# Oops! I did it again!



## Happeesupermom (Aug 29, 2012)

OK, so I stopped by the feed store "just to see" what they had. I didn't expect much, since another feed store near me said they weren't going to receive any more chicks until Spring. But I stopped by this place... and they had chicks!

So I bought 2 Barred Rocks & 3 Americaunas! They look to be about a week or two old. I'm excited! But I can't believe I did it. I told myself I'd be content with the 10 we had. 

I've got them inside the house in a cardboard box with hay in the bottom. The kids and I love holding them, just as we did the first group of chicks (4 months ago!

Now to tell my hubby what I've done! LOL


----------



## Energyvet (Jul 25, 2012)

Wish I was you! How great is that?!?! Hope hubby doesn't spoil the fun. Congrats in your new acquisition.


----------



## kahiltna_flock (Sep 20, 2012)

How exciting. I wish I could get away with a few more too


----------



## rob (Jun 20, 2012)

im getting 3 more in january. or i should say im adopting 3 more.


----------



## 7chicks (Jun 29, 2012)

Boy, chicken math sure got you good didn't it!  You could just tell your hubby that it was the stork's fault. They were there at your doorstep in that nice little box!


----------



## kahiltna_flock (Sep 20, 2012)

7chicks said:


> Boy, chicken math sure got you good didn't it!  You could just tell your hubby that it was the stork's fault. They were there at your doorstep in that nice little box!

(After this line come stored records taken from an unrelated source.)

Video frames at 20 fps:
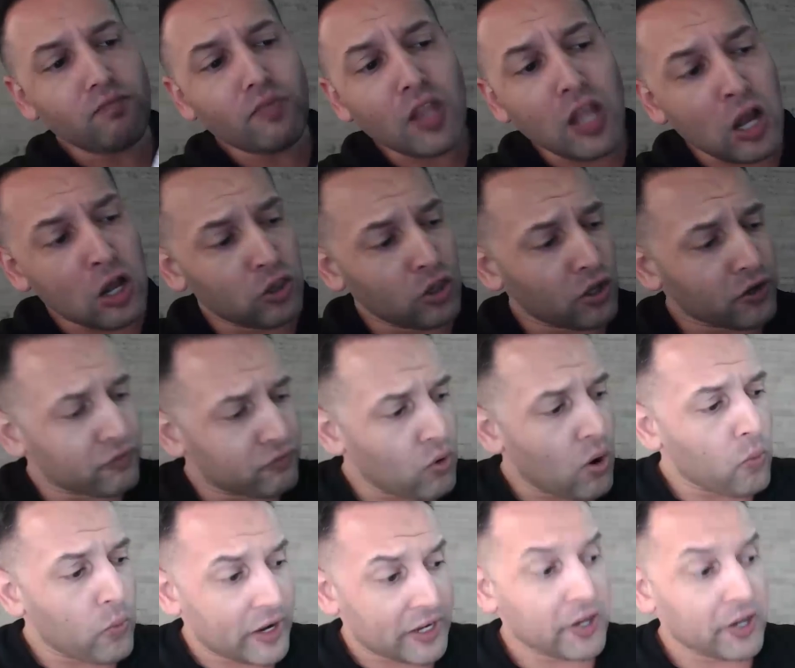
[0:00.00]
a lot of what
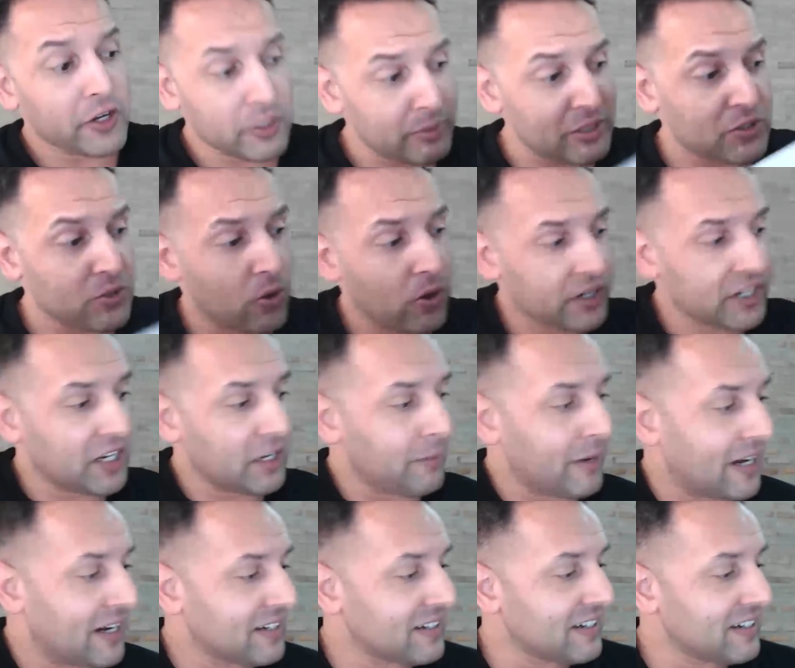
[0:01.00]
we're going to be talking
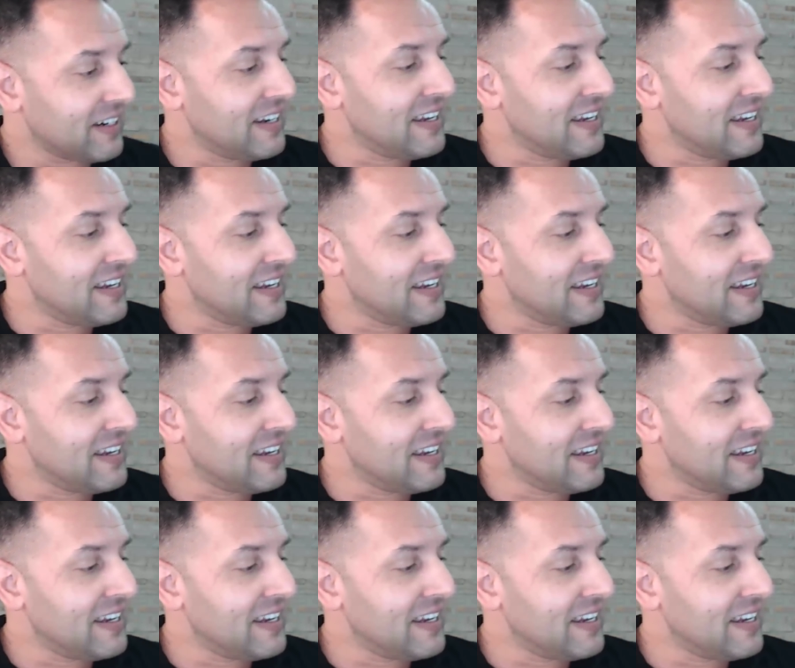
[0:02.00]
about.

Funny thing is I don't think the husband would care. We are in 'town' and we have ordinances of how many birds per size of your lot. We are maxed out at 12, most of my neighbors wouldn't care, but of course there is always one that will give you trouble.


----------



## fuzziebutt (Aug 7, 2012)

Do like I did, just tell hubby you picked up some chicken on the way home. Then show him the fuzzes!! Too stinking funny!!!!


----------



## Happeesupermom (Aug 29, 2012)

Well, turns out he still loves me! He just smiled when he saw what I did. (The kids showed him before I could *tell* him.)


----------



## Energyvet (Jul 25, 2012)

fuzziebutt said:


> Do like I did, just tell hubby you picked up some chicken on the way home. Then show him the fuzzes!! Too stinking funny!!!!





Happeesupermom said:


> Well, turns out he still loves me! He just smiled when he saw what I did. (The kids showed him before I could *tell* him.)


You married better than I did. Good for you!


----------